§ WHAT TO PRODUCE
Write out exactly the lines from the one containing "[00:00:56.33]" through the last line of the records below, including both.

#####

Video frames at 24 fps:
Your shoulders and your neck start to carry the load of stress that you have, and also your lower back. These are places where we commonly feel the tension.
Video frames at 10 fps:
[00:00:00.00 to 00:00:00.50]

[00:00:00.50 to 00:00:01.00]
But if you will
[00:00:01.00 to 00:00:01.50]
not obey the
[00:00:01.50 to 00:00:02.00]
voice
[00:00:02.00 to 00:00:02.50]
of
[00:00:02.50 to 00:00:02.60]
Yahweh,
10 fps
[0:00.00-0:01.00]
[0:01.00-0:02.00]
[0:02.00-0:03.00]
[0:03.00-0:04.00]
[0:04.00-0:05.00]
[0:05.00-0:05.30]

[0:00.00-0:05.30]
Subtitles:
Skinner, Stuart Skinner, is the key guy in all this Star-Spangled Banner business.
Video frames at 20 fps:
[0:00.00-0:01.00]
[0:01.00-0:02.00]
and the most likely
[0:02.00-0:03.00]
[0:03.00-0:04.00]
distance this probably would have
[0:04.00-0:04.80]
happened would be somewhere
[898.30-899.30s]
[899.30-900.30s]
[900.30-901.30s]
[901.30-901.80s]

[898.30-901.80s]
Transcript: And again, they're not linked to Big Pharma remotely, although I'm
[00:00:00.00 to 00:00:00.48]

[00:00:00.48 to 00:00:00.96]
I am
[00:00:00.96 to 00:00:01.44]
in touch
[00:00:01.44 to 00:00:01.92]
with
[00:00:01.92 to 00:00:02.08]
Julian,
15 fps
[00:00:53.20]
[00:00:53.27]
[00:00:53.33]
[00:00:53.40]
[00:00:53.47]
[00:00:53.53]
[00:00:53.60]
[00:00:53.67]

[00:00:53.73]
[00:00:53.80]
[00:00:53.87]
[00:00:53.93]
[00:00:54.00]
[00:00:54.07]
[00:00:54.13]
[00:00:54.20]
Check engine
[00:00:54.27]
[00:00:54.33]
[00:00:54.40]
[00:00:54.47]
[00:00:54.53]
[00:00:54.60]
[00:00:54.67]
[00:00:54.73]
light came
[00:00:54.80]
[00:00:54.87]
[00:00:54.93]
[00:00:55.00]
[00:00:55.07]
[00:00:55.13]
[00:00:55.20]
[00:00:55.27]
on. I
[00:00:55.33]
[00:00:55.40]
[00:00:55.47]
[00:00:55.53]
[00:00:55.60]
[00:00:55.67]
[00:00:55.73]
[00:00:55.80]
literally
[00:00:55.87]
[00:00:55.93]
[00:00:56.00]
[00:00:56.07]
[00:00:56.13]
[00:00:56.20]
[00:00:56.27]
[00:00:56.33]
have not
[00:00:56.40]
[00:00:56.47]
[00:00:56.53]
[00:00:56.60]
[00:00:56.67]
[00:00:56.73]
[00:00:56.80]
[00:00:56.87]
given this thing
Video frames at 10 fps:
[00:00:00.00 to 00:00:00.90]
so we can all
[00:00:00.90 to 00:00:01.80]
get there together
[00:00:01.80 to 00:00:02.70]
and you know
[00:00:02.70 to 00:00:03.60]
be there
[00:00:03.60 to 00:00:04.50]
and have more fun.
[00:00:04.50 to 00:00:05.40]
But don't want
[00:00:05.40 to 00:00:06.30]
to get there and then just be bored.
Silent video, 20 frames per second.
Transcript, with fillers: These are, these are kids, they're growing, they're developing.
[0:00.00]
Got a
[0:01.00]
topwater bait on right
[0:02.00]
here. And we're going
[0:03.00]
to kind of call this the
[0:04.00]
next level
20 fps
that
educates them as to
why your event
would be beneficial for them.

#####

§ EXERCISE ANSWER
[00:00:56.33]
have not
[00:00:56.40]
[00:00:56.47]
[00:00:56.53]
[00:00:56.60]
[00:00:56.67]
[00:00:56.73]
[00:00:56.80]
[00:00:56.87]
given this thing
Video frames at 10 fps:
[00:00:00.00 to 00:00:00.90]
so we can all
[00:00:00.90 to 00:00:01.80]
get there together
[00:00:01.80 to 00:00:02.70]
and you know
[00:00:02.70 to 00:00:03.60]
be there
[00:00:03.60 to 00:00:04.50]
and have more fun.
[00:00:04.50 to 00:00:05.40]
But don't want
[00:00:05.40 to 00:00:06.30]
to get there and then just be bored.
Silent video, 20 frames per second.
Transcript, with fillers: These are, these are kids, they're growing, they're developing.
[0:00.00]
Got a
[0:01.00]
topwater bait on right
[0:02.00]
here. And we're going
[0:03.00]
to kind of call this the
[0:04.00]
next level
20 fps
that
educates them as to
why your event
would be beneficial for them.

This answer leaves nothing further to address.